[Saved entries]
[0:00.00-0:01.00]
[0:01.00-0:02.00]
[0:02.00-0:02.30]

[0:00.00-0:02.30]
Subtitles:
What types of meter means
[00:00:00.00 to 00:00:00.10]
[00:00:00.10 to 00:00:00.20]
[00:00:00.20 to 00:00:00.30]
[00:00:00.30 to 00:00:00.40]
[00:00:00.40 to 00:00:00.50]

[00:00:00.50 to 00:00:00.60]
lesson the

--

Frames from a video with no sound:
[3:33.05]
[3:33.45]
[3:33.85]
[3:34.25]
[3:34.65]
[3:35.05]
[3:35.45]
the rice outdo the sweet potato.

Exercise details => Look back at the entries above. Retype the line with "[0:00.00-0:01.00]", the line with "[00:00:00.40 to 00:00:00.50]", and all lines in between.

Output of the task =>
[0:00.00-0:01.00]
[0:01.00-0:02.00]
[0:02.00-0:02.30]

[0:00.00-0:02.30]
Subtitles:
What types of meter means
[00:00:00.00 to 00:00:00.10]
[00:00:00.10 to 00:00:00.20]
[00:00:00.20 to 00:00:00.30]
[00:00:00.30 to 00:00:00.40]
[00:00:00.40 to 00:00:00.50]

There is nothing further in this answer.